Calchi v. Topco Assoc., LLC, 2024 WL 4346420, No. 22-cv-747 (N.D. Ill. Sept. 30, 2024)
Is there any circuit style more distinctive than the Seventh
Circuit style? (Cf.)
This is one of a number of lawsuits against purportedly non-drowsy
cold meds that are allegedly in fact drowsiness-promoting because of an active
ingredient called Dextromethorphan Hydrobromide, which studies allegedly
confirm causes drowsiness. The court was snarky about the multiple lawsuits and
their resemblances. Calchi herself sued a different manufacturer in the SDNY. “She
might have a big fool-me-once, fool-me-twice problem (and an adequacy of class
representation problem, too).”
TopCo argued FDA preemption. The FDA expressly considered
the claim that “DXM caused drowsiness and determined that insufficient data
existed to support such a finding.” So it doesn’t require a drowsiness warning.
Thus, TopCo argued, Calchi’s claim would create separate requirements that are
“not identical” to the federal requirements and are thus preempted.
Calchi responded that, regardless, TopCo cannot add false or
misleading information to the label. Controlling Seventh Circuit precedent
agreed with her (possibly to the court’s dismay). True, a state law that
prohibits using the label “non-drowsy” for DXM seems “different from” the
federal regulation, which doesn’t ban calling DXM “non-drowsy.” But Bell v.
Publix Super Markets, Inc., 982 F.3d 468 (7th Cir. 2020), reasoned that, when
the FDA standard of identity required only that the label call the item “Grated
Parmesan Cheese,” and was silent about whether the products could be labeled as
“100%” cheese, a deception claim wasn’t precluded. States may not “tack on
further required disclosures” but they may prohibit advertisers “from
voluntarily adding deceptive language to the federally permitted labels.” This
was so because doing so doesn’t create any new requirement, given that the FDCA
already provides that false or misleading labels constitute misbranding. This FDCA
provision seems to distinguish consumer protection claims from attempts to add requirements
orthogonal to the federal scheme.
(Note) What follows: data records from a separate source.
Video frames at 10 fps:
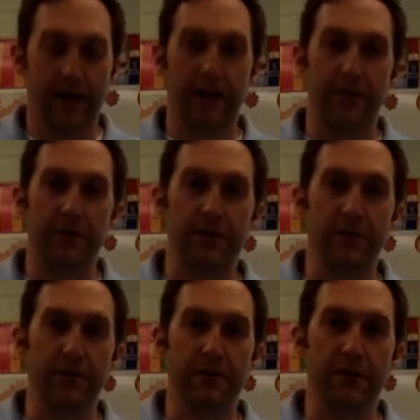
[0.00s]
Hi, I'm Glenn
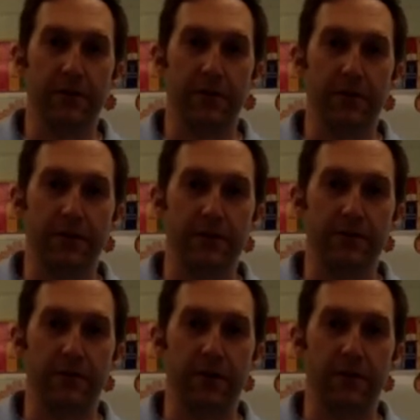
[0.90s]
McNulty, and I'm part of the English
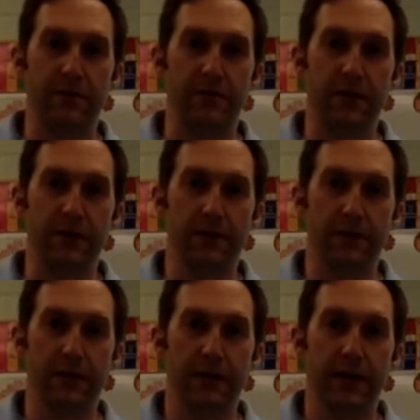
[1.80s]
department as well,
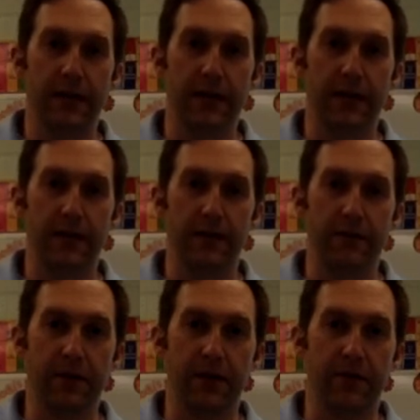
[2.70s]
and I'm
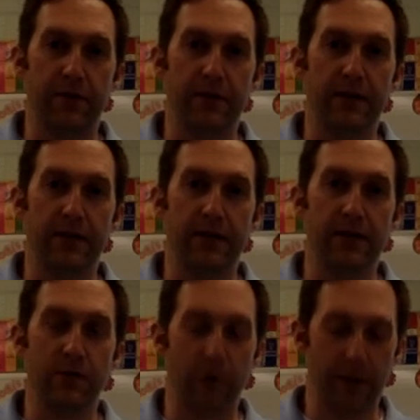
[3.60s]
going to cover
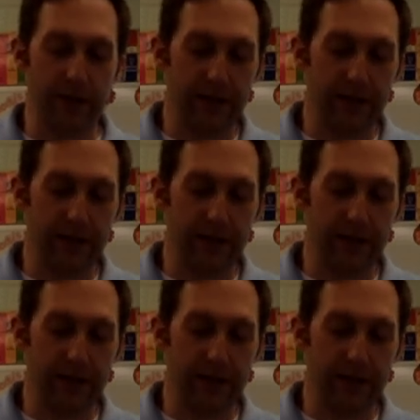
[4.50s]
ELA 1.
The court imagined a hypothetical where the federal
government said things to park visitors like “don’t feed the bears” and “stay
on the paths” and the state then wanted to add a “don’t swim in the rivers”
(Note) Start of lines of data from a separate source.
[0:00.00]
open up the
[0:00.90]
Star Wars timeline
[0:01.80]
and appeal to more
rule. But here, the federal rule is similar to “don’t engage in dangerous
behavior,” and the plaintiff is trying to establish that something is “dangerous.”
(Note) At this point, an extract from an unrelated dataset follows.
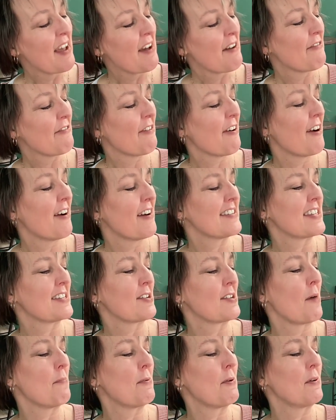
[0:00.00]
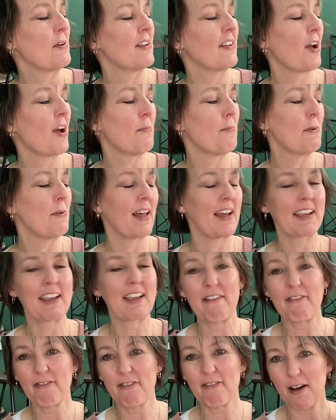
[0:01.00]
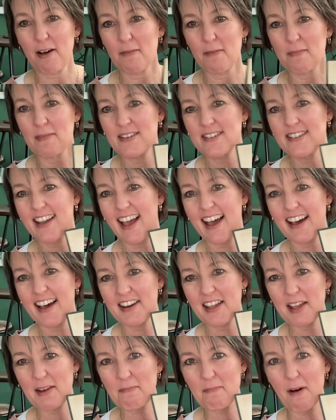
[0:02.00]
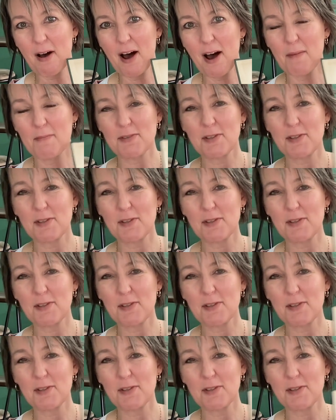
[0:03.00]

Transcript: From It says, hope you like it, from Dad and Mom.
If she’s right, then there’s no “difference” between the law and its
application, just a level of specificity. The preemption question is whether
states—whether through statutory torts or otherwise—can specify whether something
is false or misleading if the FDA hasn’t opined on the issue.
Indeed, the court concluded, states can’t add to the list of
required disclosures, but “if the federal government has not addressed a
statement about D, then states can ban a statement about D if the states
believe that D is false.” If the state law is directed to banning false and
misleading statements, it “doesn’t add anything new, because federal law
already prohibits false and misleading statements.” Thus, unless a monograph
“protects a particular statement,” the preemption provision of the FDCA “does
not expressly preempt state-law prohibitions on deceptive statements that
sellers add voluntarily to their labels or advertising.”
Following the course of my thoughts exactly, the court
suggested that “this issue boils down to an all-too-common, all-too-important
question: who decides? … If the FDA looked at a statement, and took no position
on whether it is false or misleading, can the states ban it?” But Bell
made the question academic. (Thanks! I agree, it’s a super important question!
Not much reasoning in the cases! FWIW, I incline towards the Bell
position, because the FDA has way too much on its plate to go after whatever new
language marketers think of next. But the ability of state legislatures
to declare something to be false or misleading as a matter of law worries me.
Does the First Amendment require advertisers to have an opportunity to disprove
falsity/misleadingness of their commercial speech (outside the IP context?).)
Calchi alleged that TopCo shouldn’t have voluntarily placed
a misleading “Non-Drowsy” label on its medicine. That’s not preempted.
A reasonable consumer could plausibly be materially deceived
by “non-drowsy,” since there were plenty of obvious reasons to want to avoid
drowsiness.
Calchi alleges that she bought a product, and would not have
purchased the product without the misrepresentation. That’s enough to allege an
injury. She also alleges that she paid more for the product than she otherwise
would have paid. Based on this complaint, that theory is a bit shakier, but it
is enough to get to the next stage of the case. She also alleged a pocketbook
injury—she paid more than she otherwise would have—and that was enough at this stage,
though the court expressed some skepticism about proof.